** Entries provided follows **

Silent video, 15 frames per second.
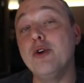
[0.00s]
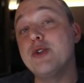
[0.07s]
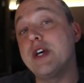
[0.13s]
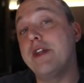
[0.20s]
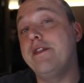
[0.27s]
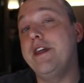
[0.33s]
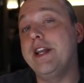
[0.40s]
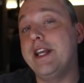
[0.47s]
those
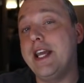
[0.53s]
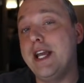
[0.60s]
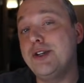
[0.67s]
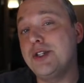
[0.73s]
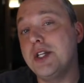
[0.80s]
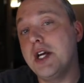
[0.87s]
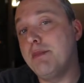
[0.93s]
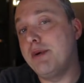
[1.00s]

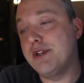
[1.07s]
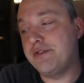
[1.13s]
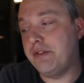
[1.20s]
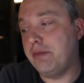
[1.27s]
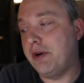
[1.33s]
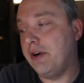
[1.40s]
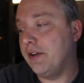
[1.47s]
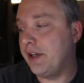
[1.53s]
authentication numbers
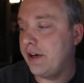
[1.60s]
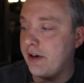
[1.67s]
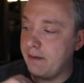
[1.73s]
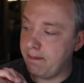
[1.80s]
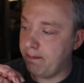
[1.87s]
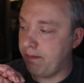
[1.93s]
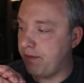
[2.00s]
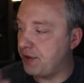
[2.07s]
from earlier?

** End of Entries provided **
** Entries provided follows **

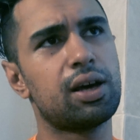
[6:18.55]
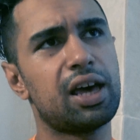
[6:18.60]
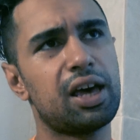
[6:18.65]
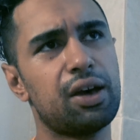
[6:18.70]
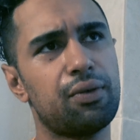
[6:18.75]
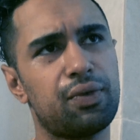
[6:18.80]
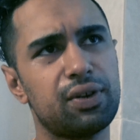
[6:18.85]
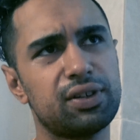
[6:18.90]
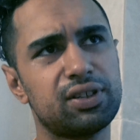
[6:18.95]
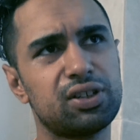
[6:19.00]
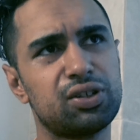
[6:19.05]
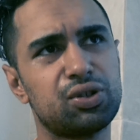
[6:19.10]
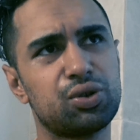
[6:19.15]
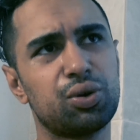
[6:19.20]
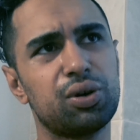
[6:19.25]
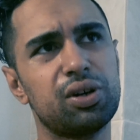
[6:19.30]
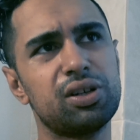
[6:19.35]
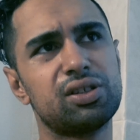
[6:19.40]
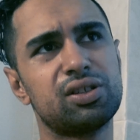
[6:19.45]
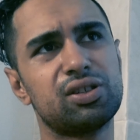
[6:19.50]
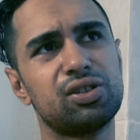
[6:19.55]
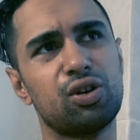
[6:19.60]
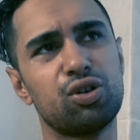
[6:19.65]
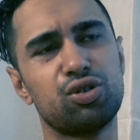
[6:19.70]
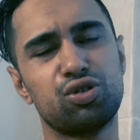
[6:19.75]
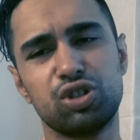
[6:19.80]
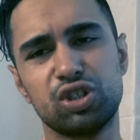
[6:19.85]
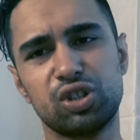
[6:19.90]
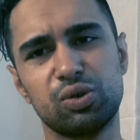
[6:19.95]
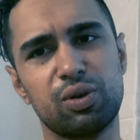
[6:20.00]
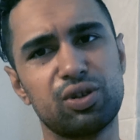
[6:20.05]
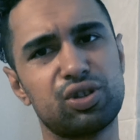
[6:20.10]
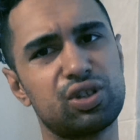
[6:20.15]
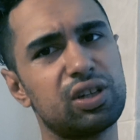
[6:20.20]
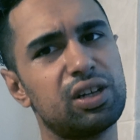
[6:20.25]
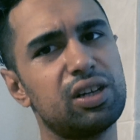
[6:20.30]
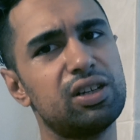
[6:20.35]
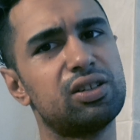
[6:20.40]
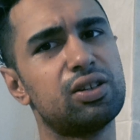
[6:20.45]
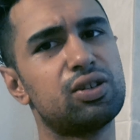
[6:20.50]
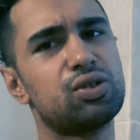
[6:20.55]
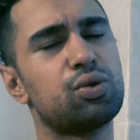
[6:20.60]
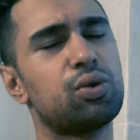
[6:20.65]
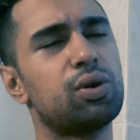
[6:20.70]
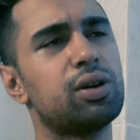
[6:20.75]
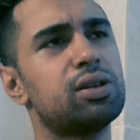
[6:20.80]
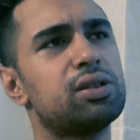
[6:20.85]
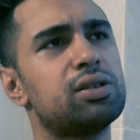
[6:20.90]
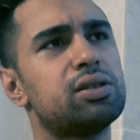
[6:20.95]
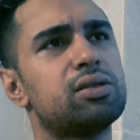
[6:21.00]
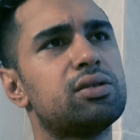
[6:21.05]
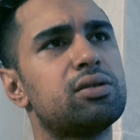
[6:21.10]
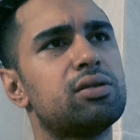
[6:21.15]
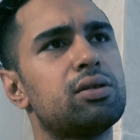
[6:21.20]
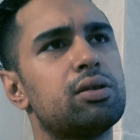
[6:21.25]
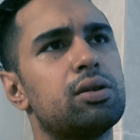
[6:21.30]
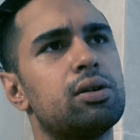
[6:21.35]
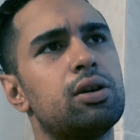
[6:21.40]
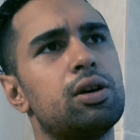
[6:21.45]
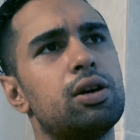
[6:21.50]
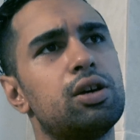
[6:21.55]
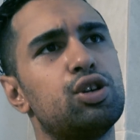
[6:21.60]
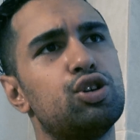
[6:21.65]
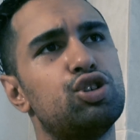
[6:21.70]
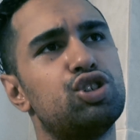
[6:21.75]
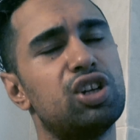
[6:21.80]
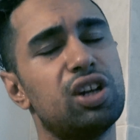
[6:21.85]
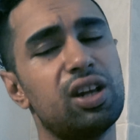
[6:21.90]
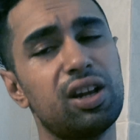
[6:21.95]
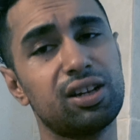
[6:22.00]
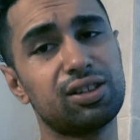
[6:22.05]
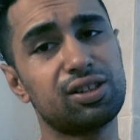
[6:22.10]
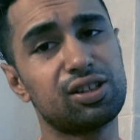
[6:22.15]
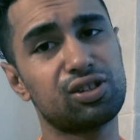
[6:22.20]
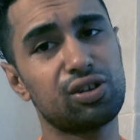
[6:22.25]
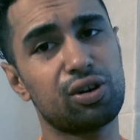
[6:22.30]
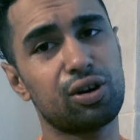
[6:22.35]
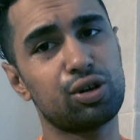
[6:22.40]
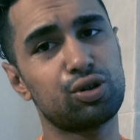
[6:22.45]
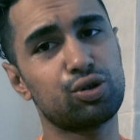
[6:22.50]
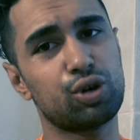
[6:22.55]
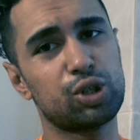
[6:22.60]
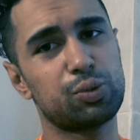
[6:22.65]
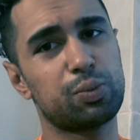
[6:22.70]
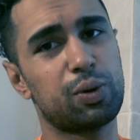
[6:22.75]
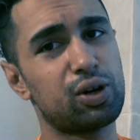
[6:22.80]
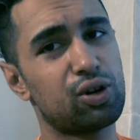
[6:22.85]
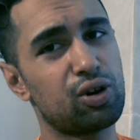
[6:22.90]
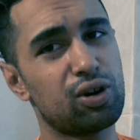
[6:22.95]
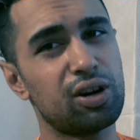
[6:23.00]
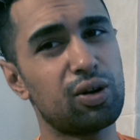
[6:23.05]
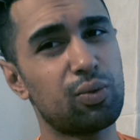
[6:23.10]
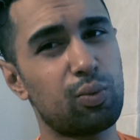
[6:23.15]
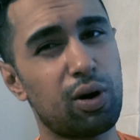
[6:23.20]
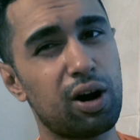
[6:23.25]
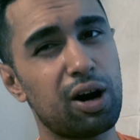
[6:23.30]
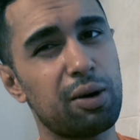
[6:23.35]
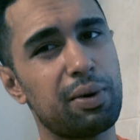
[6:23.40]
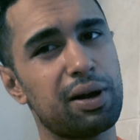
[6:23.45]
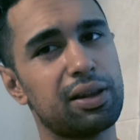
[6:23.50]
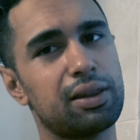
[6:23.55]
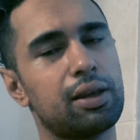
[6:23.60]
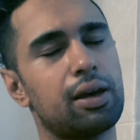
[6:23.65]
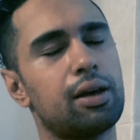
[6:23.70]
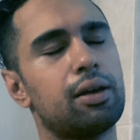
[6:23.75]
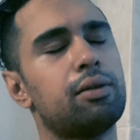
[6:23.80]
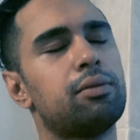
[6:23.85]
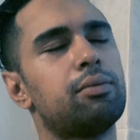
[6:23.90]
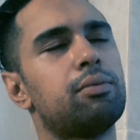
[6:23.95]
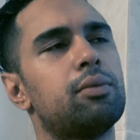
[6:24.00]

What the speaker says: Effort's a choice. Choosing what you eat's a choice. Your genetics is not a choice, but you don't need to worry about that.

** End of Entries provided **
** Entries provided follows **

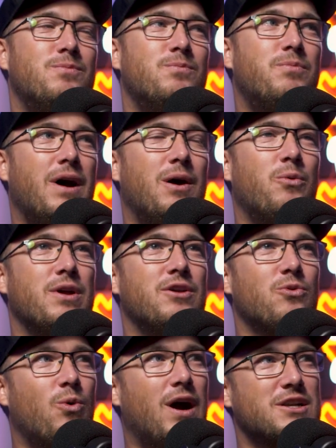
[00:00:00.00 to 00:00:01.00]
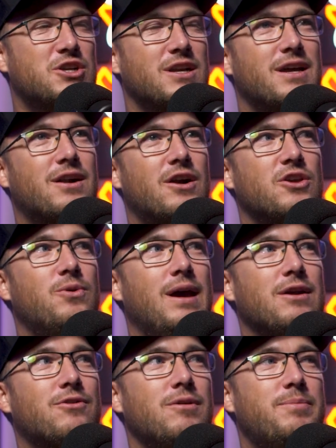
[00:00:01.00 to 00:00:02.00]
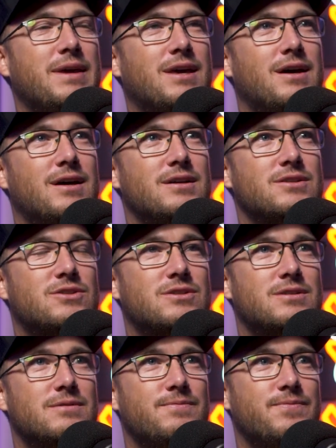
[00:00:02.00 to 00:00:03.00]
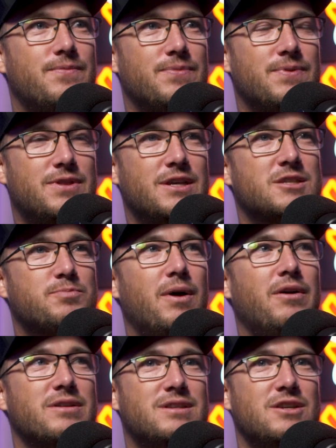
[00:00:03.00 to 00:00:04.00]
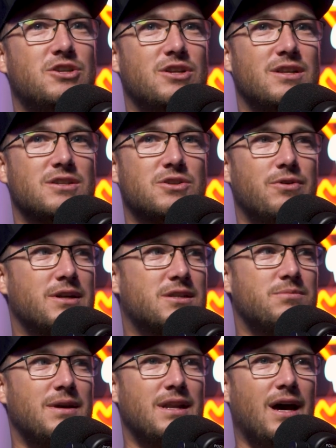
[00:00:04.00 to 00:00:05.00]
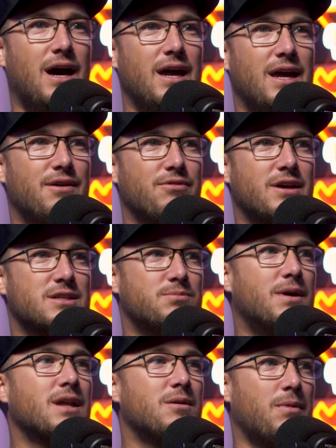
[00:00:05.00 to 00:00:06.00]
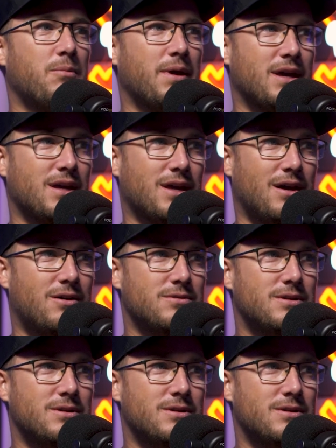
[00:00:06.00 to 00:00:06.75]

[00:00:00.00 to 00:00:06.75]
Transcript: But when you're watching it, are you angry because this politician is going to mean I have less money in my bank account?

** End of Entries provided **

▶ Activity: Skip every picture, and restate word for word only the lines above from the line containing "[00:00:01.00 to 00:00:02.00]" to the line containing "Transcript: But when", both of them included.

▶ Output below:
[00:00:01.00 to 00:00:02.00]
[00:00:02.00 to 00:00:03.00]
[00:00:03.00 to 00:00:04.00]
[00:00:04.00 to 00:00:05.00]
[00:00:05.00 to 00:00:06.00]
[00:00:06.00 to 00:00:06.75]

[00:00:00.00 to 00:00:06.75]
Transcript: But when you're watching it, are you angry because this politician is going to mean I have less money in my bank account?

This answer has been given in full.